### Exercise details
One number is the full answer: how many lines in the records contain the word "with"?
BEGIN Data section
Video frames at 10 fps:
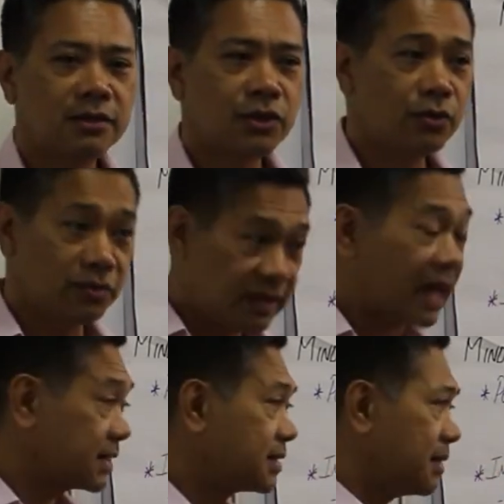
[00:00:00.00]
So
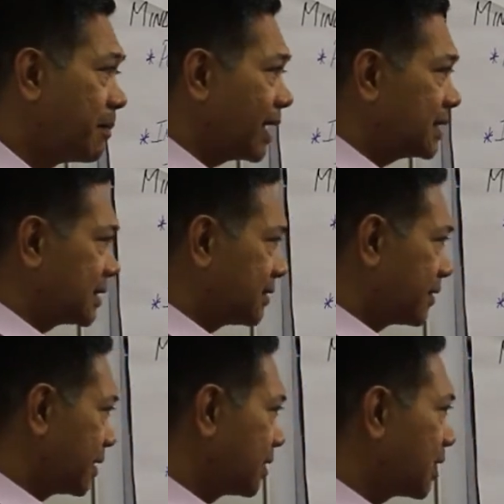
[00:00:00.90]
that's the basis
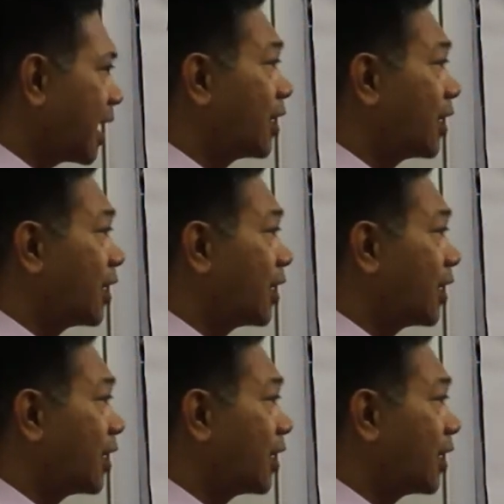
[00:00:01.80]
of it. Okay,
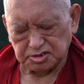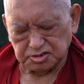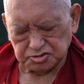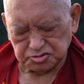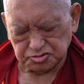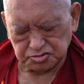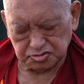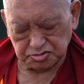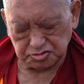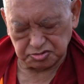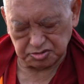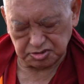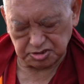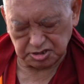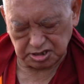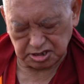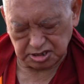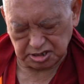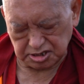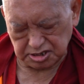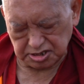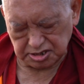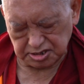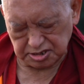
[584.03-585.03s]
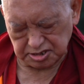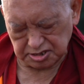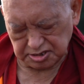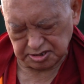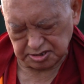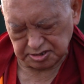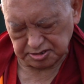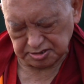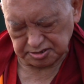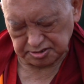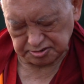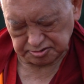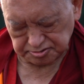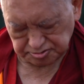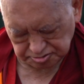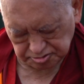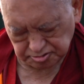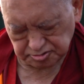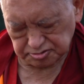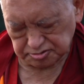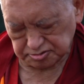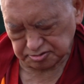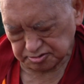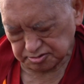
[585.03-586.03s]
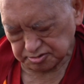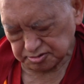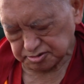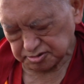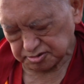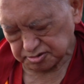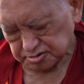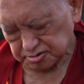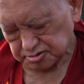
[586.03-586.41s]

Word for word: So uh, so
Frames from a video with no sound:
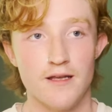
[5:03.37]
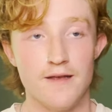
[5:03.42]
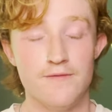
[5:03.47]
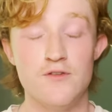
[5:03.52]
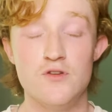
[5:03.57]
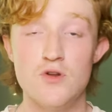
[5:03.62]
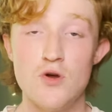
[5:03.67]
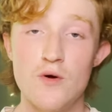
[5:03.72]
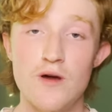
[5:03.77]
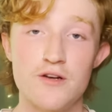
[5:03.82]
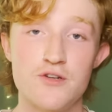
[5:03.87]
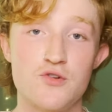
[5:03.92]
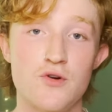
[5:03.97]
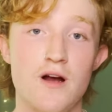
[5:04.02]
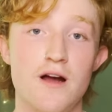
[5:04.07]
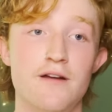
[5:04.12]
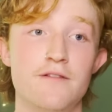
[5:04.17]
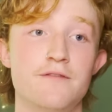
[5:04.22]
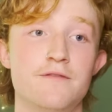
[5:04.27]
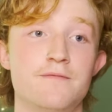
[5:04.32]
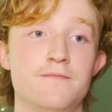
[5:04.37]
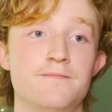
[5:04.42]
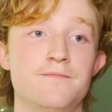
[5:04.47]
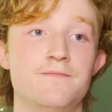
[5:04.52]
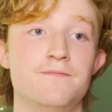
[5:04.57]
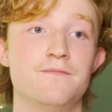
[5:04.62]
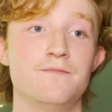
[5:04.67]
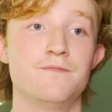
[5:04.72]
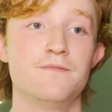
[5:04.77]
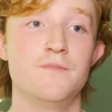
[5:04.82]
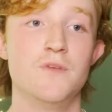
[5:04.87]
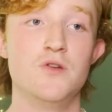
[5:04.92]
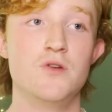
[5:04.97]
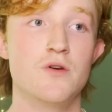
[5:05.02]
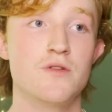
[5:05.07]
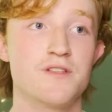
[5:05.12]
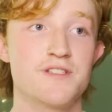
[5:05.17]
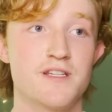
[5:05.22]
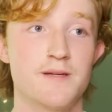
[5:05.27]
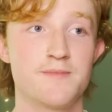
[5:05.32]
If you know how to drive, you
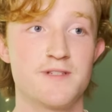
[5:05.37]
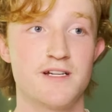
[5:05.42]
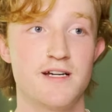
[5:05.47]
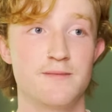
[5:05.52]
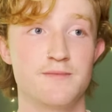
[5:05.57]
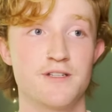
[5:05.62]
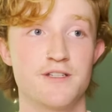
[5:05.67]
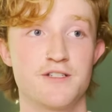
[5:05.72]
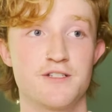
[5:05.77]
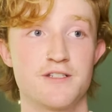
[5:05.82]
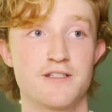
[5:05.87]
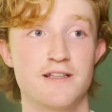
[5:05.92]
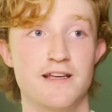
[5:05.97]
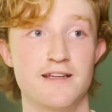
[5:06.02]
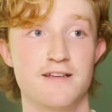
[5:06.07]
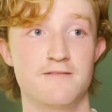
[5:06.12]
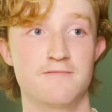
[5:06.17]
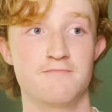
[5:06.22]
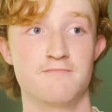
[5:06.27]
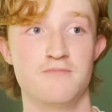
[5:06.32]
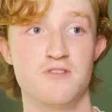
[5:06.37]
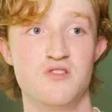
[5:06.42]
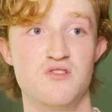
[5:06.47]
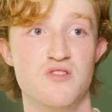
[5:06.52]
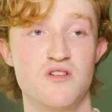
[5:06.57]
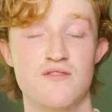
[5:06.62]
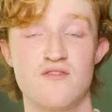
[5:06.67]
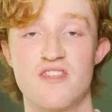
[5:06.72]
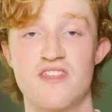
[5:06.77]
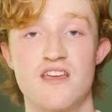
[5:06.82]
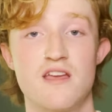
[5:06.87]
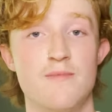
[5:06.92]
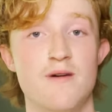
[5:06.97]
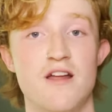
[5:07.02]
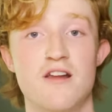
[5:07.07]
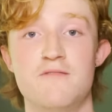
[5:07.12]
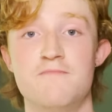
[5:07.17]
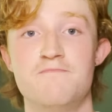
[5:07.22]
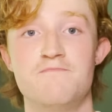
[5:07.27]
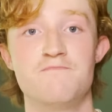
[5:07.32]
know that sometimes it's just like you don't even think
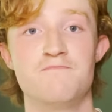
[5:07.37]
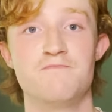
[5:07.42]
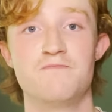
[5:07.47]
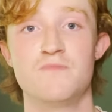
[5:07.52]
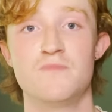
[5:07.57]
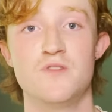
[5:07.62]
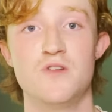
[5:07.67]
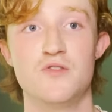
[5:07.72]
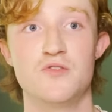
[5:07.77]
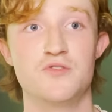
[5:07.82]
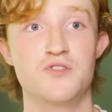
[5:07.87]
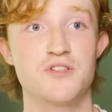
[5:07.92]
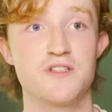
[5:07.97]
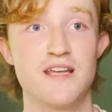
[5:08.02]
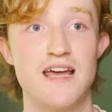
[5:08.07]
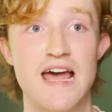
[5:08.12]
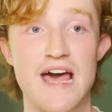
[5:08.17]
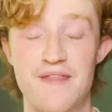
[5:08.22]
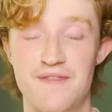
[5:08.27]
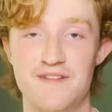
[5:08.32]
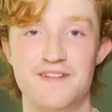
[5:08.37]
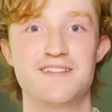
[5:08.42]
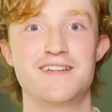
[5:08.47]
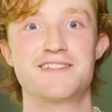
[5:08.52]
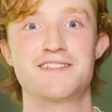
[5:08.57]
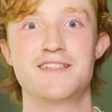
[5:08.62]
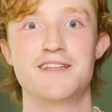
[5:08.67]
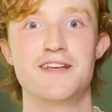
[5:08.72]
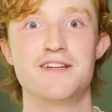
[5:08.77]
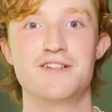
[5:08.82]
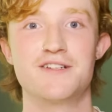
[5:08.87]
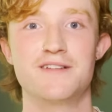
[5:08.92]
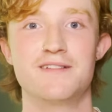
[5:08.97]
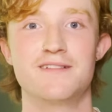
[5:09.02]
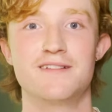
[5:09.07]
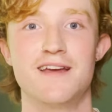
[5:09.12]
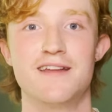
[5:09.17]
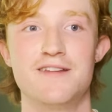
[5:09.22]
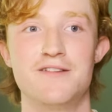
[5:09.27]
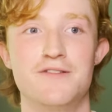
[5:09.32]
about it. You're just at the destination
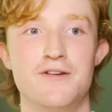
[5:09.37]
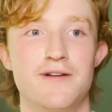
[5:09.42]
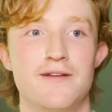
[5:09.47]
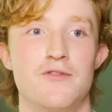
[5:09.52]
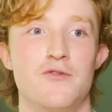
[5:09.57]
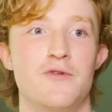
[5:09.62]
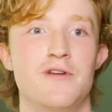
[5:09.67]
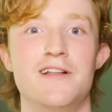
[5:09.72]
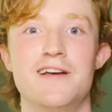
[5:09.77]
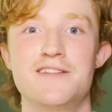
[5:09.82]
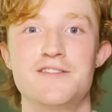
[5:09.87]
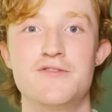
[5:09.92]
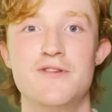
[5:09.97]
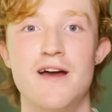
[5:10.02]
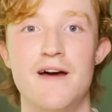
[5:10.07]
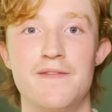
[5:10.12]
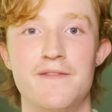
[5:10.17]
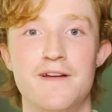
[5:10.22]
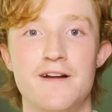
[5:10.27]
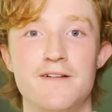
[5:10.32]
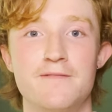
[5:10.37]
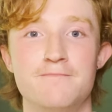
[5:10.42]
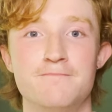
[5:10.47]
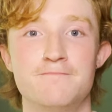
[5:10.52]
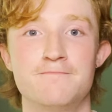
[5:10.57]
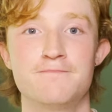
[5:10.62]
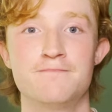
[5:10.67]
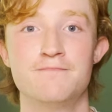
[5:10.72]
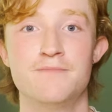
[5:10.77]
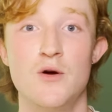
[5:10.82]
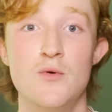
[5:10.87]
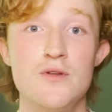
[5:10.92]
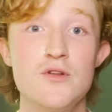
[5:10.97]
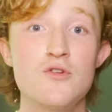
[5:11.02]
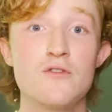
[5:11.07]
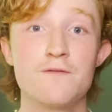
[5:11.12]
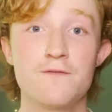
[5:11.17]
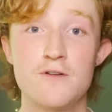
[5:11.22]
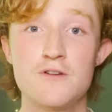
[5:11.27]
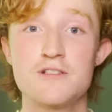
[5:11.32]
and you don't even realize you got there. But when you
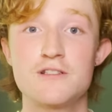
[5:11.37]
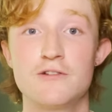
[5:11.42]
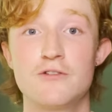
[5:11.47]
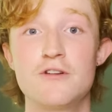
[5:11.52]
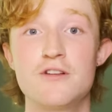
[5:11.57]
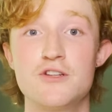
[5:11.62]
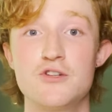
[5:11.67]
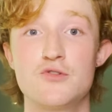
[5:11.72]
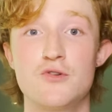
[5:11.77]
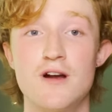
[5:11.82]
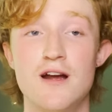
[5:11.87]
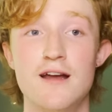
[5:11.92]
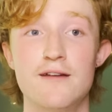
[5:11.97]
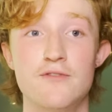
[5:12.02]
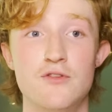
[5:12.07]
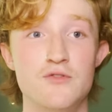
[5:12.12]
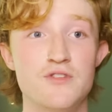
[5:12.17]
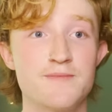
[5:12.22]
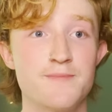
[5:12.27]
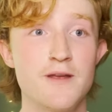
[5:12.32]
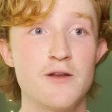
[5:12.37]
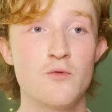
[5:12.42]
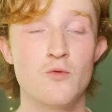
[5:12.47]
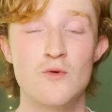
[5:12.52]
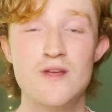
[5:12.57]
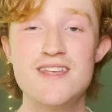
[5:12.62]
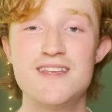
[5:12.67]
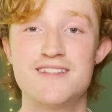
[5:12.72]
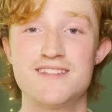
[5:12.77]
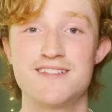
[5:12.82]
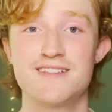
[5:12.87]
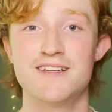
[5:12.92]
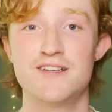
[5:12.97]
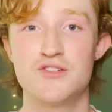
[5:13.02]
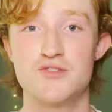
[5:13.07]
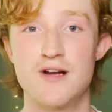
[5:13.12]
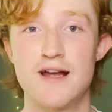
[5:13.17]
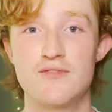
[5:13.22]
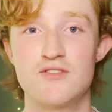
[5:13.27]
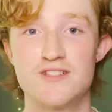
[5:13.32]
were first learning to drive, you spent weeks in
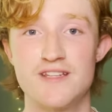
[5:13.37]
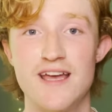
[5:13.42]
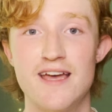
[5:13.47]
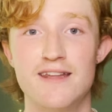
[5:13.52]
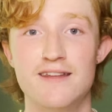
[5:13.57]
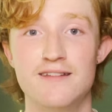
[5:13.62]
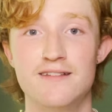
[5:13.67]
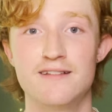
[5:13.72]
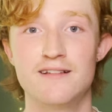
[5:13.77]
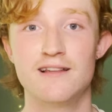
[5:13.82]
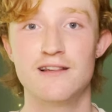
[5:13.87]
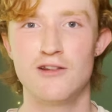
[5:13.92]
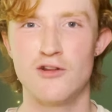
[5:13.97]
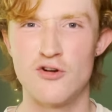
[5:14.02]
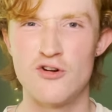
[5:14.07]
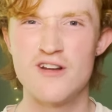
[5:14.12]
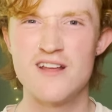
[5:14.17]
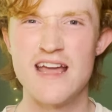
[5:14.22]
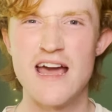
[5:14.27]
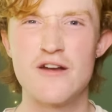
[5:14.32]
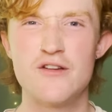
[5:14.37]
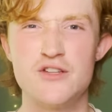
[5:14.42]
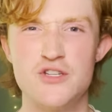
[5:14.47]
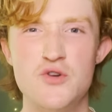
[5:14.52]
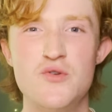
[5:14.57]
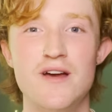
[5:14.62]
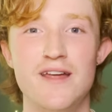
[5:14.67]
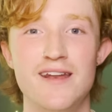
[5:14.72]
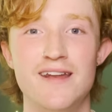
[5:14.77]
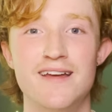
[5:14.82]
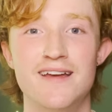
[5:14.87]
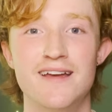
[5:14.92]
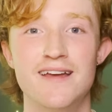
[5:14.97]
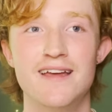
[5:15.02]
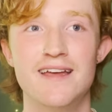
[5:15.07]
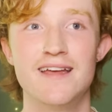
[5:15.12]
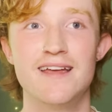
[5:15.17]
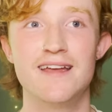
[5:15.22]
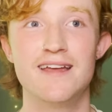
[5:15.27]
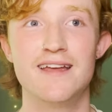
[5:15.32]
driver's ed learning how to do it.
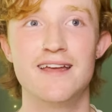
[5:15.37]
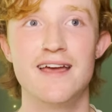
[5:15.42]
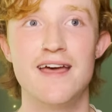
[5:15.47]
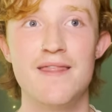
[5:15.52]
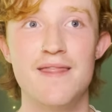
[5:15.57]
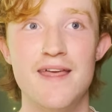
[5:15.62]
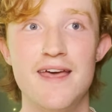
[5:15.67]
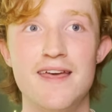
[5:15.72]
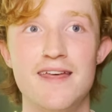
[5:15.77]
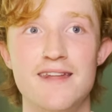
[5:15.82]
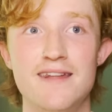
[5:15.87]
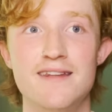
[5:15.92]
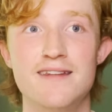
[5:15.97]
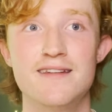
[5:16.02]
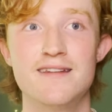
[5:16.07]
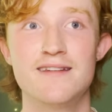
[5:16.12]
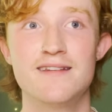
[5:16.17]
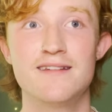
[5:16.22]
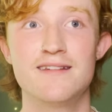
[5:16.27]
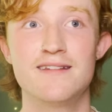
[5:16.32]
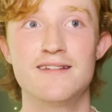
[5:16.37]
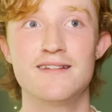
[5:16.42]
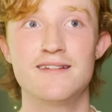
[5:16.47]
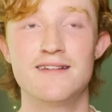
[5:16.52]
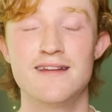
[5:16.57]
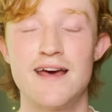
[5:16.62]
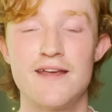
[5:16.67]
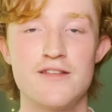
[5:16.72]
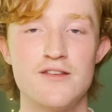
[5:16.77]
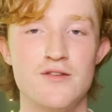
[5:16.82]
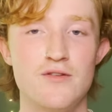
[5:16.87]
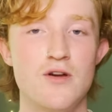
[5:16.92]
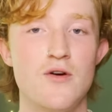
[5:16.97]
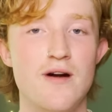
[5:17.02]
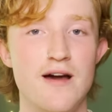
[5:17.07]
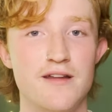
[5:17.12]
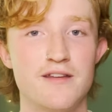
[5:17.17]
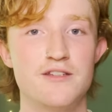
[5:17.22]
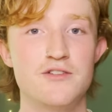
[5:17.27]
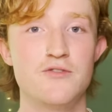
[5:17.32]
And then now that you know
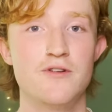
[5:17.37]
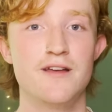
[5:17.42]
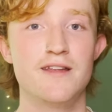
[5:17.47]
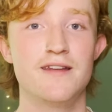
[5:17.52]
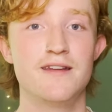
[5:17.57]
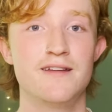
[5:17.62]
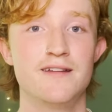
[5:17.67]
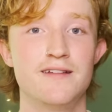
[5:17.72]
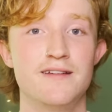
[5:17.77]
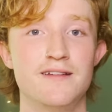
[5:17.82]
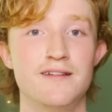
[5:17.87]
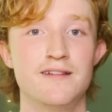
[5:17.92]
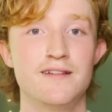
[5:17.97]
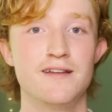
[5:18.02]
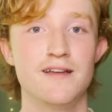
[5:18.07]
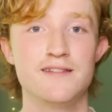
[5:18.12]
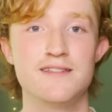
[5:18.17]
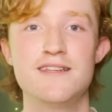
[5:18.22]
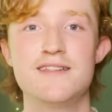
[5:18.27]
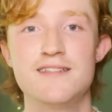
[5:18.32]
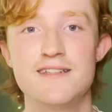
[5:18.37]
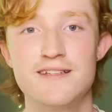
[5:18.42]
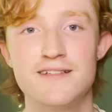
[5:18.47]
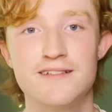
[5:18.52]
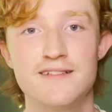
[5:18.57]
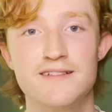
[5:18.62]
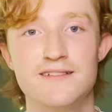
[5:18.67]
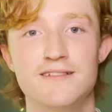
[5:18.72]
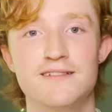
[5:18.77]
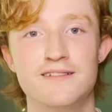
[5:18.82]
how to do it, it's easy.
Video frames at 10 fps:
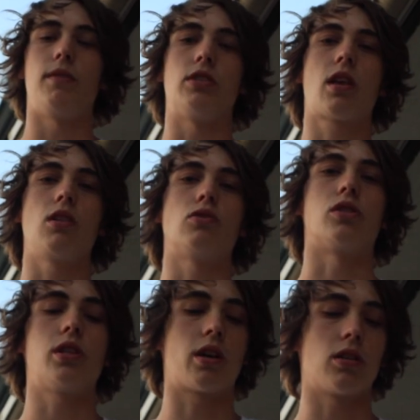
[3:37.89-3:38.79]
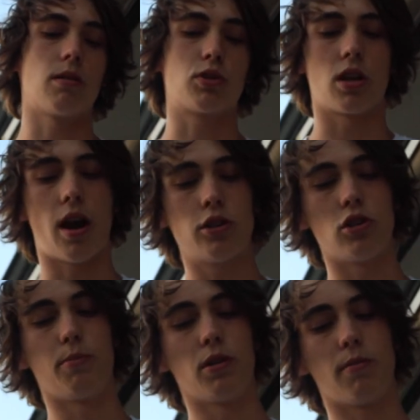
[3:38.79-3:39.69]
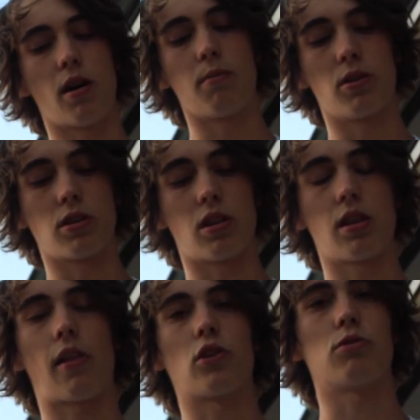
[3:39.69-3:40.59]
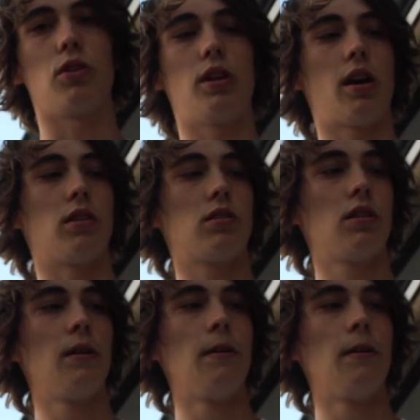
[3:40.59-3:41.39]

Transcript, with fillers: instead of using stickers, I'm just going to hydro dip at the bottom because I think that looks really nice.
END Data section
### Exercise result
2